Designate doc comments #99

resolritter · 2021-01-07T20:01:25Z

closes #88

resolritter · 2021-01-10T16:42:35Z

My first attempted implementation was using regular expressions, but, unfortunately, the examples were not passing (https://travis-ci.org/github/tree-sitter/tree-sitter-rust/builds/753422004#L413). My regular expressions seemingly had trouble capturing the pattern / / \n?; the third character in the sequence is what's decides between a line or doc comment, so I thought it made more sense to use externals for this in order to leverage lexer->lookahead probes.

Therefore, I've reworked the approach to use externals (commented in be26083).

resolritter · 2021-02-03T01:07:50Z

Since doc comments are generally multi-line, I've made the /// contiguous lines be parsed as a group instead of a node per line. That should make it easier to extract the whole block.

It'd be useful to have a node without the leading ///, leaving only the inner content, so that the Markdown parser could be injected... I don't know if it's possible to do that currently.

Luni-4 · 2021-03-24T10:00:05Z

@resolritter

Is there any update on this one?

dodomorandi · 2021-07-03T17:19:49Z

What's the current status on this? Is any help needed?

bestouff · 2021-11-26T15:41:06Z

Ping ?

pickfire · 2021-12-01T06:27:57Z

What about # within doc comments code blocks?

resolritter · 2021-12-01T11:19:55Z

I do not have merge access to this repository. This is not the only PR in review limbo right now.

aryx · 2021-12-01T12:56:26Z

@dcreager is there someone maintaining tree-sitter-rust at github right now?

archseer · 2021-12-01T13:09:41Z

It would be great if the rust grammar had more maintainers (for example tree-sitter-haskell has been doing great since tek took the reigns). Both this, #105 and #85 are PRs I've been looking forward to.

aryx · 2022-01-05T08:53:00Z

@resolritter can you rebase on the latest and I'll approve the PR.

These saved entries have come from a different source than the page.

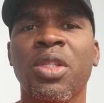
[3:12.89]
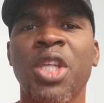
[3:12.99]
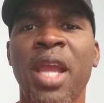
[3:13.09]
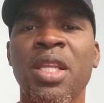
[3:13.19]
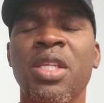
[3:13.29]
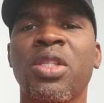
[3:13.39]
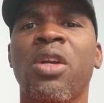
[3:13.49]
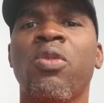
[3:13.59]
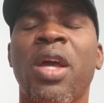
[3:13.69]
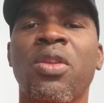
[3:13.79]
Chinese
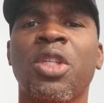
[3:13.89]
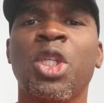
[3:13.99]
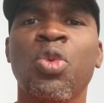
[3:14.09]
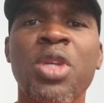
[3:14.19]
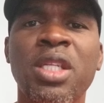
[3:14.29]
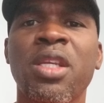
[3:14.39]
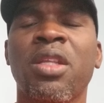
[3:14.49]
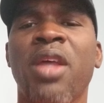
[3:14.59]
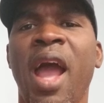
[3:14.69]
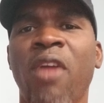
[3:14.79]
are rather treating the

resolritter · 2022-01-08T03:18:32Z

FYI #126

resolritter · 2022-01-08T05:13:37Z

The current implementation is incomplete because Rust requires strictly three slashes for doc comments, any more than that and it turns back to a normal line comment. This is explained in the current documentation for comments: https://doc.rust-lang.org/reference/comments.html#examples.

Moving this to Draft while I try to fix that.

Edit: Should be fixed

pickfire · 2022-01-08T14:12:56Z

corpus/source_files.txt

+============================================
+
+/// Doc
+/// Comment


//! as well.

But I think //!! will become normal comment. The last I worked on is this

https://github.com/mawww/kakoune/blob/871782faaf954cda654cdbdcb3590b45534607d1/rc/filetype/rust.kak#L46-L49

From https://doc.rust-lang.org/reference/comments.html#examples

//! - Inner line doc
//!! - Still an inner line doc (but with a bang at the beginning)

So I implemented it as "any ! makes it a doc comment, no matter how many"

I believe it's only up till four, IIRC it's the same highlight in vim.

In SpaceVim (without LSP) the highlight is different (grey for comments, orange for doc comments) and that was really useful IMHO.

aryx · 2022-01-09T18:27:43Z

need to rebase, because I've merged your other PR. Having those parser.c in the repository is annoying.

resolritter · 2022-01-09T22:07:33Z

Rebased and also added support for //! as per #99 (comment)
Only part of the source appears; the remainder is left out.